Fu come firmare il mio certificato di morte. Il mio nome, all’udire il quale le mie orecchie si schiudevano, e che nella mia coscienza e nel mio intimo era legato alla mia esistenza e alla mia corporeità, fu annullato, e il mio involucro fu marchiato con il nome dell’uomo che avevo sposato. (p. 67)
Scappare da tale legame è inevitabile per la protagonista, come anche riconoscere la fragilità di questo e altri rapporti attraverso la lente dell’intelligenza, quasi fino a rinunciare nuovamente all’essere capita e amata.

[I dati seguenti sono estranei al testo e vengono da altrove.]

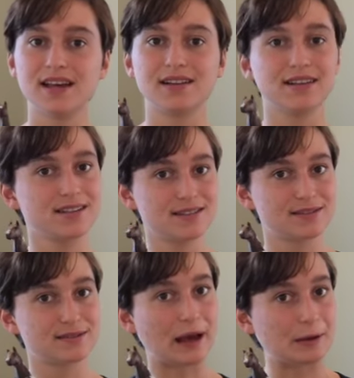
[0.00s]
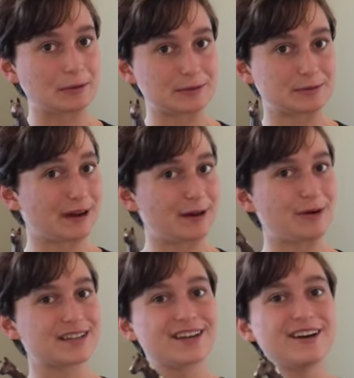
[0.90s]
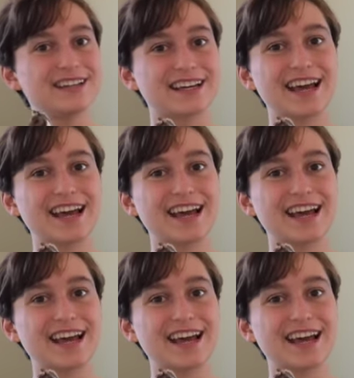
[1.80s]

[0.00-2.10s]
At least that was the way it was on theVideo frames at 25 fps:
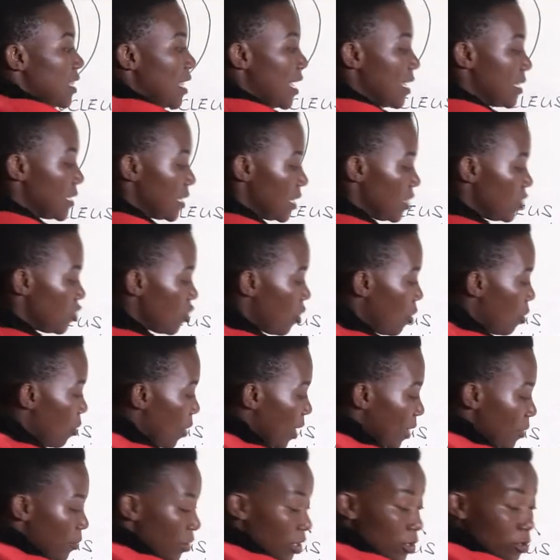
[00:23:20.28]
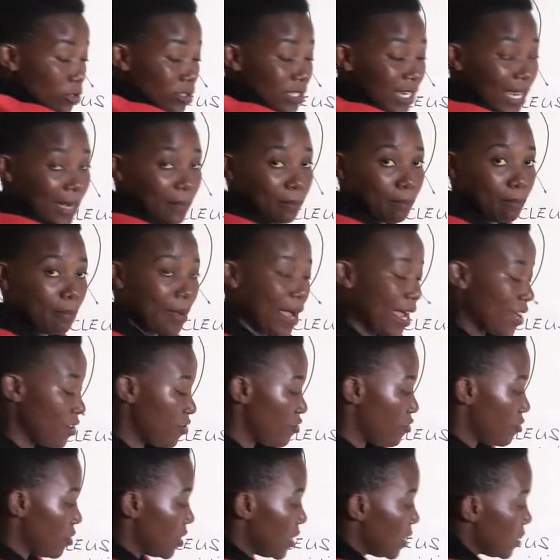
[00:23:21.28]
that in when we looked at
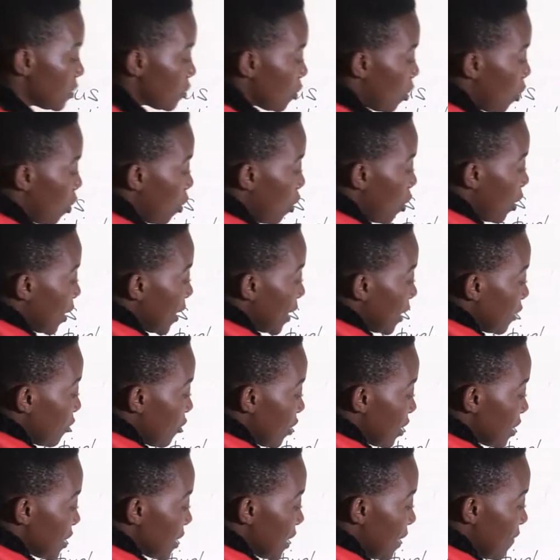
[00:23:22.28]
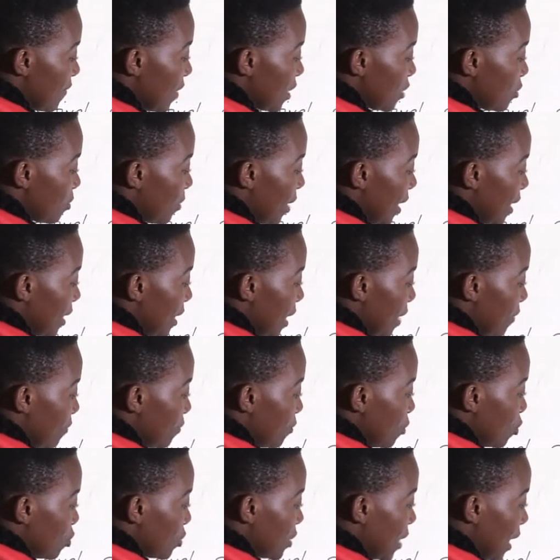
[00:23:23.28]
batteries, or in grade 7 you might
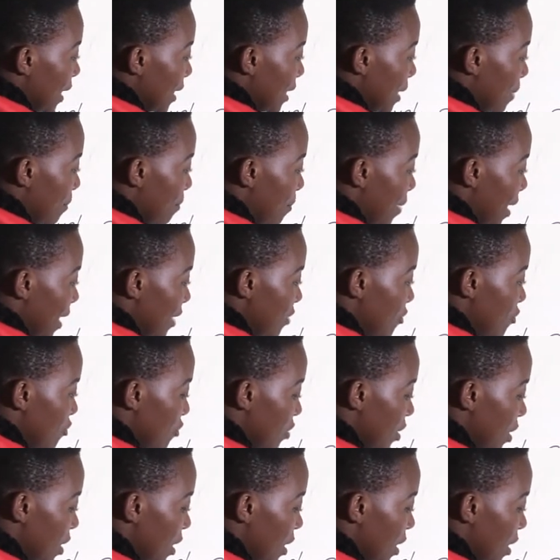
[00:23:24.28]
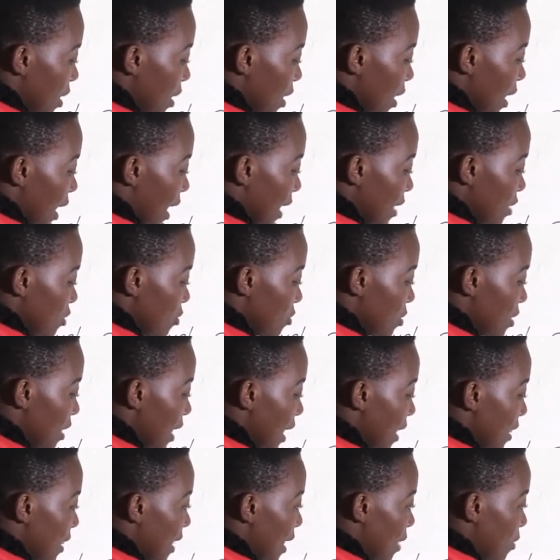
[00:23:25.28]
have looked at a battery and you
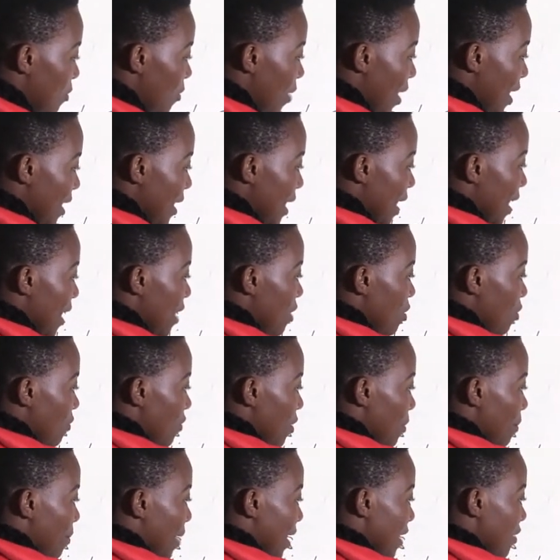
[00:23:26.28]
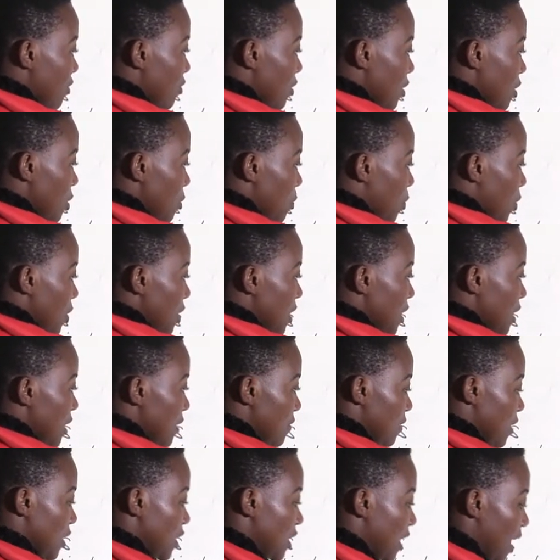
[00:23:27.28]
said that one end of a battery is
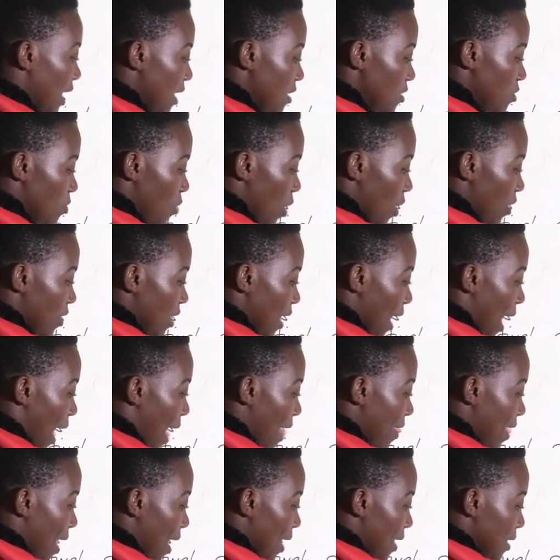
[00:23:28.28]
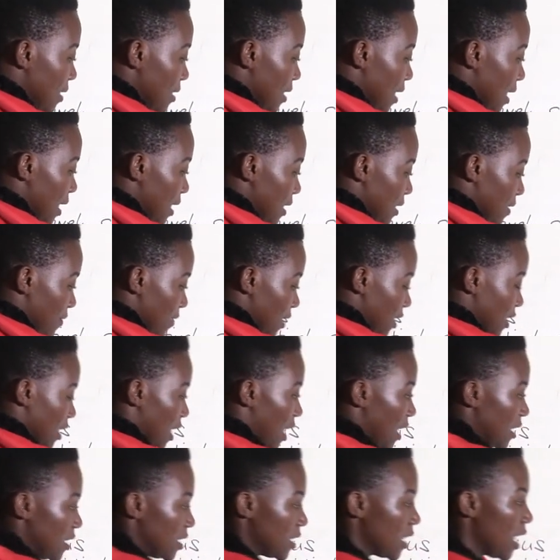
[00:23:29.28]
positively charged while the other is negatively
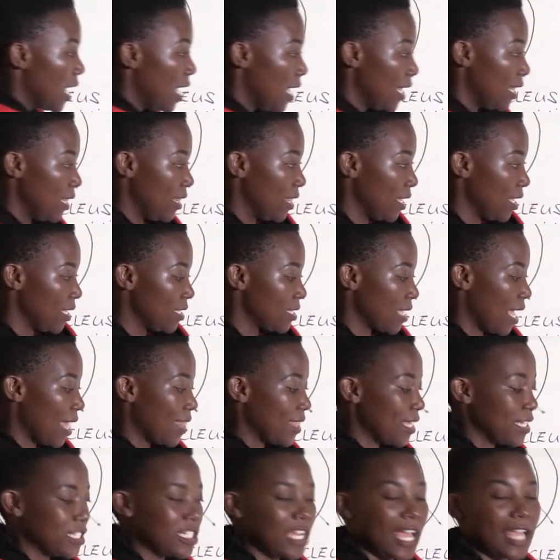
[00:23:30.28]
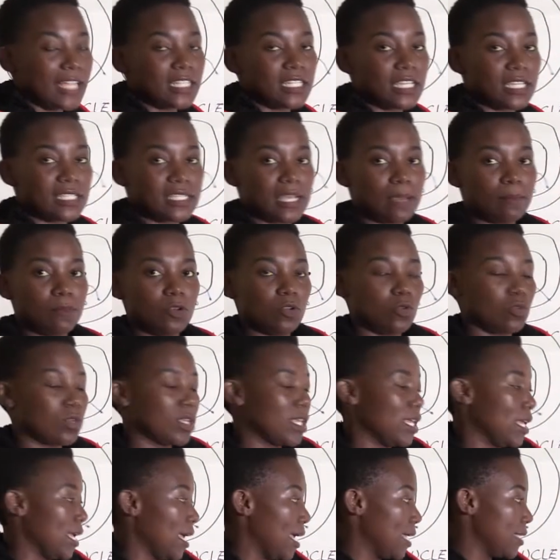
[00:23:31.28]
charged. These are the charges I'm
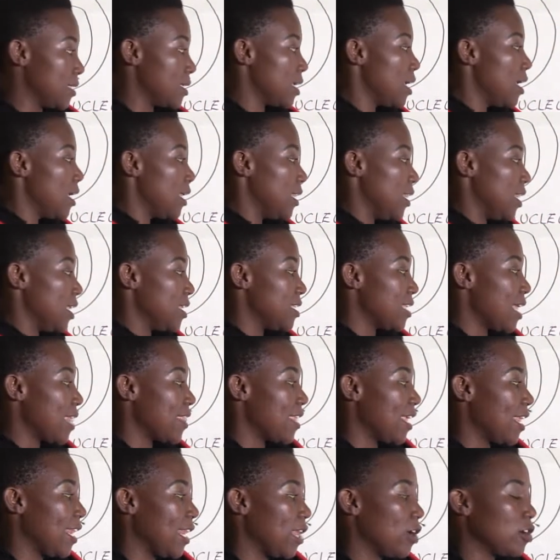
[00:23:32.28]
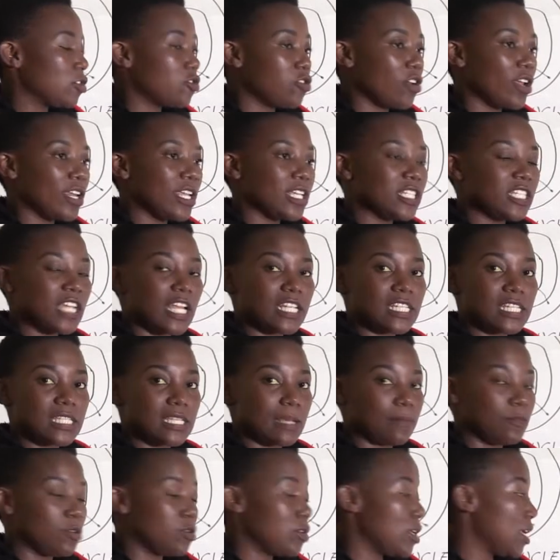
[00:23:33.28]
looking at. These are the electronic charges
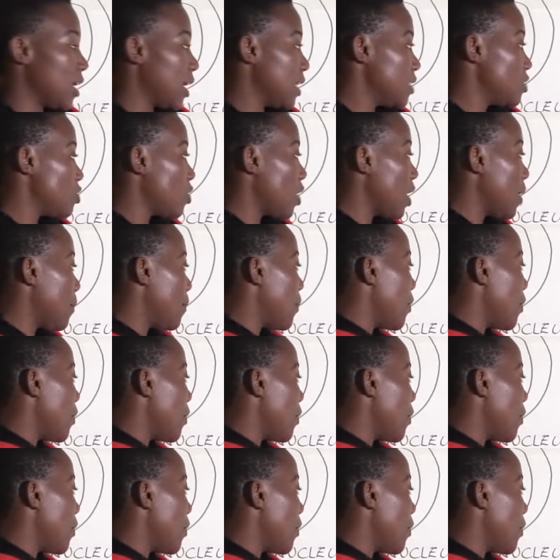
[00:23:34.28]
I'm looking at. So a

L’incredibile modernità del pensiero di questa donna eccezionale non sta solo nel fatto che i suoi siano pensieri anticonvenzionali in un mondo islamico fortemente maschilista, piuttosto nel messaggio che ogni donna, in ogni contesto, dovrebbe abbracciare e promuovere, dell’appartenenza solo a se stessa, dell’affrancamento da qualsiasi vincolo sociale o emotivo, per poter esprimere profondamente chi si è, senza nessuna etichetta o ruolo preconfezionato.
Tutto infine si riequilibra nella ricerca della verità che anima la sua esistenza e quella di ognuno di noi, che ci fa comprendere che la nostra missione non è svenderci o provare a barattare conoscenza con utile, ma donarci totalmente al progetto che siamo chiamati a compiere, qualunque esso sia, e vederlo come un compito che solo noi possiamo decidere di portare a termine e in questo modo riconoscerci, donandoci alla vita, agli altri e infine a chi saprà vederci per quello che siamo.